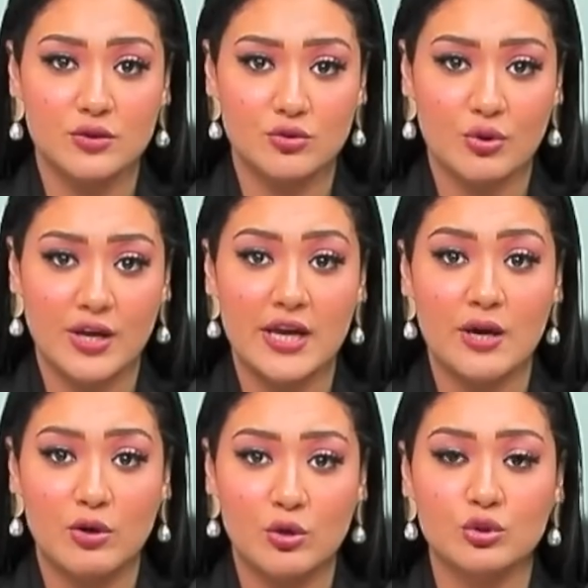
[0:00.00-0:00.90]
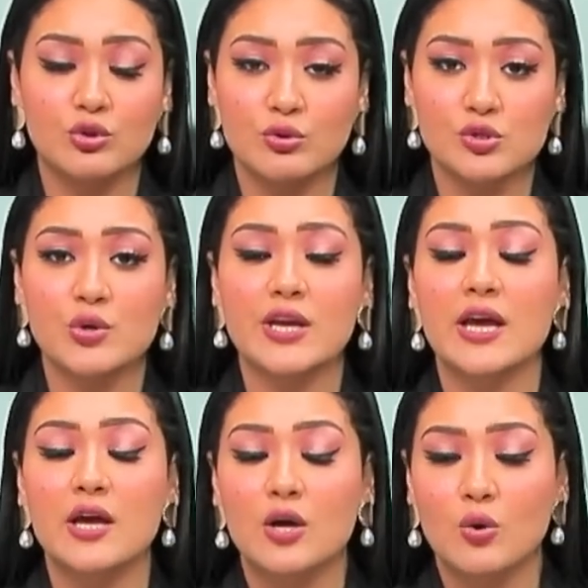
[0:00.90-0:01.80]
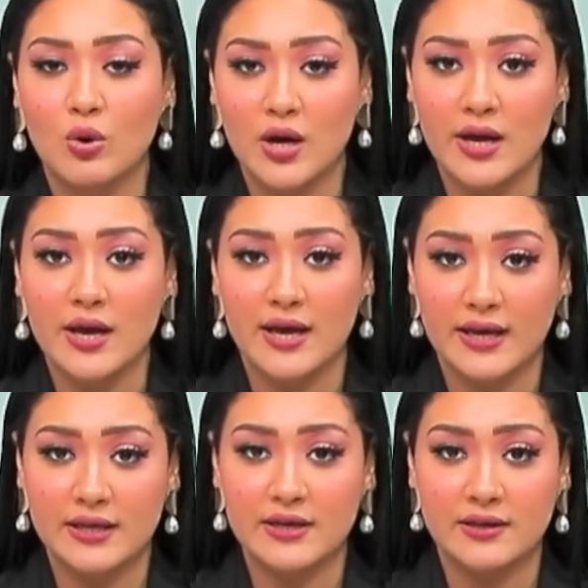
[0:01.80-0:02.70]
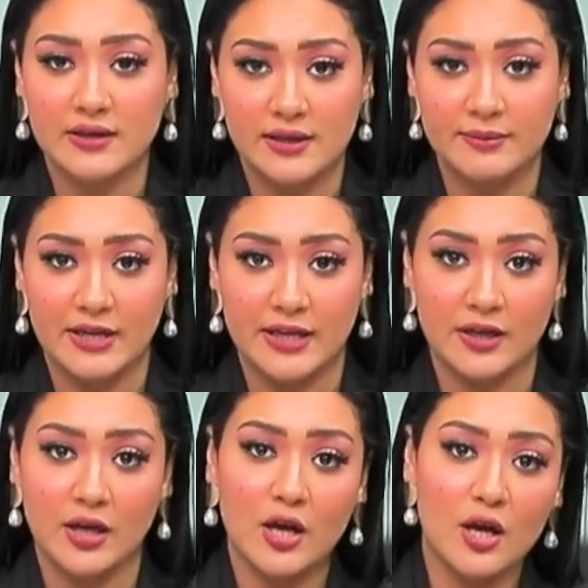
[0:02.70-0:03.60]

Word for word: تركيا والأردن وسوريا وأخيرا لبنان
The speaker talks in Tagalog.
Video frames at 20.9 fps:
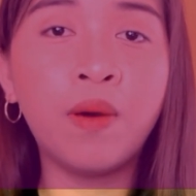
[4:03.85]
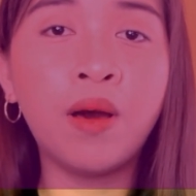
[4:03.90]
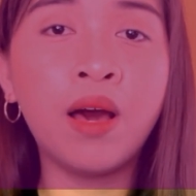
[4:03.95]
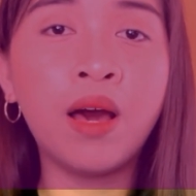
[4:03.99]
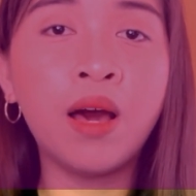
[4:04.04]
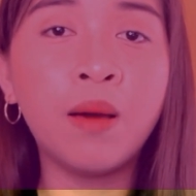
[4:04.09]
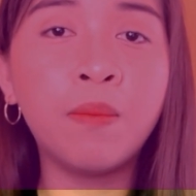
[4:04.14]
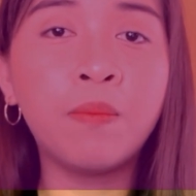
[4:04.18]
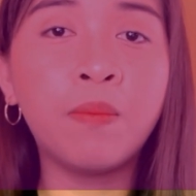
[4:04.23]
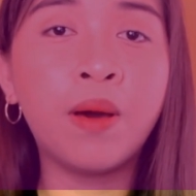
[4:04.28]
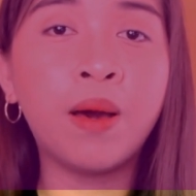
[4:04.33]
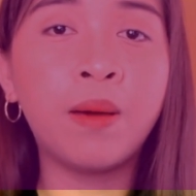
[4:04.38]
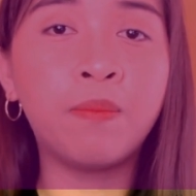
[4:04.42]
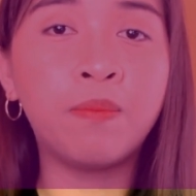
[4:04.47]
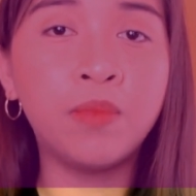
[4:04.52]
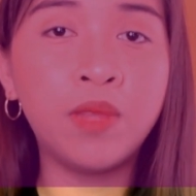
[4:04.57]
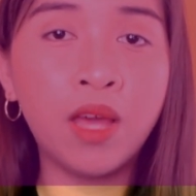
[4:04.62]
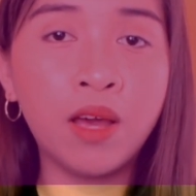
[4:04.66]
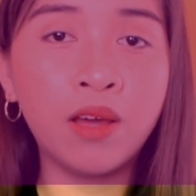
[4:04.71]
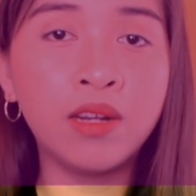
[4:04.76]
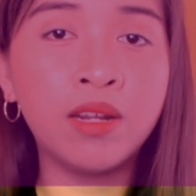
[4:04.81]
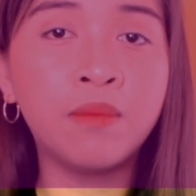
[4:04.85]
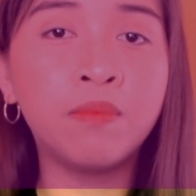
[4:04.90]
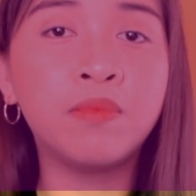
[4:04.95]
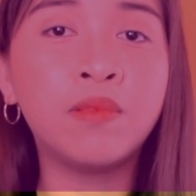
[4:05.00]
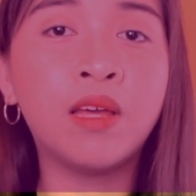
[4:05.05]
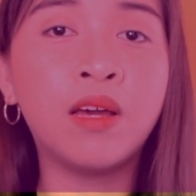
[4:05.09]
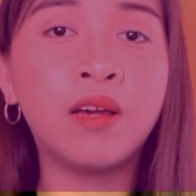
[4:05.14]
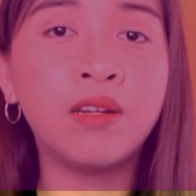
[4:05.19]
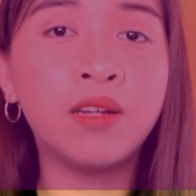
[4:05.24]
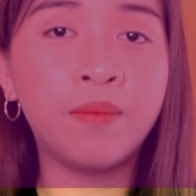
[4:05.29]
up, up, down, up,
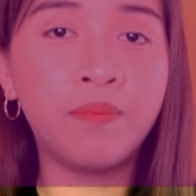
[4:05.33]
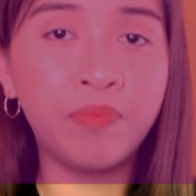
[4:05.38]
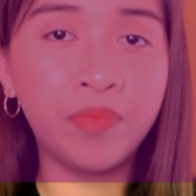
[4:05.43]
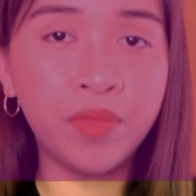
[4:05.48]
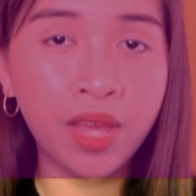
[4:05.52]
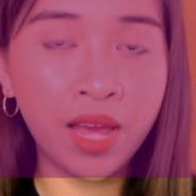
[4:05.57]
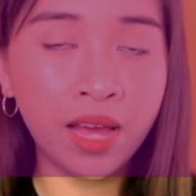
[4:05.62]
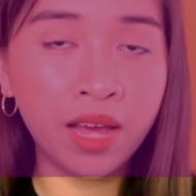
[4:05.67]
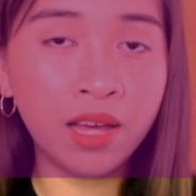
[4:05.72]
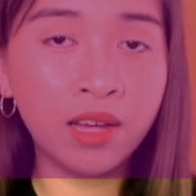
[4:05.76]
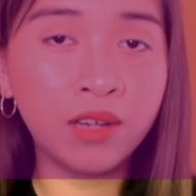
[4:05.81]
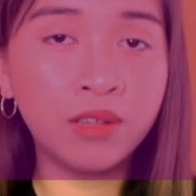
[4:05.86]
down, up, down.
++++++++++
What you have to do -
Every line of the records must come back unchanged, except that pictures are dropped.

Answer for this exercise -
[0:00.00-0:00.90]
[0:00.90-0:01.80]
[0:01.80-0:02.70]
[0:02.70-0:03.60]

Word for word: تركيا والأردن وسوريا وأخيرا لبنان
The speaker talks in Tagalog.
Video frames at 20.9 fps:
[4:03.85]
[4:03.90]
[4:03.95]
[4:03.99]
[4:04.04]
[4:04.09]
[4:04.14]
[4:04.18]
[4:04.23]
[4:04.28]
[4:04.33]
[4:04.38]
[4:04.42]
[4:04.47]
[4:04.52]
[4:04.57]
[4:04.62]
[4:04.66]
[4:04.71]
[4:04.76]
[4:04.81]
[4:04.85]
[4:04.90]
[4:04.95]
[4:05.00]
[4:05.05]
[4:05.09]
[4:05.14]
[4:05.19]
[4:05.24]
[4:05.29]
up, up, down, up,
[4:05.33]
[4:05.38]
[4:05.43]
[4:05.48]
[4:05.52]
[4:05.57]
[4:05.62]
[4:05.67]
[4:05.72]
[4:05.76]
[4:05.81]
[4:05.86]
down, up, down.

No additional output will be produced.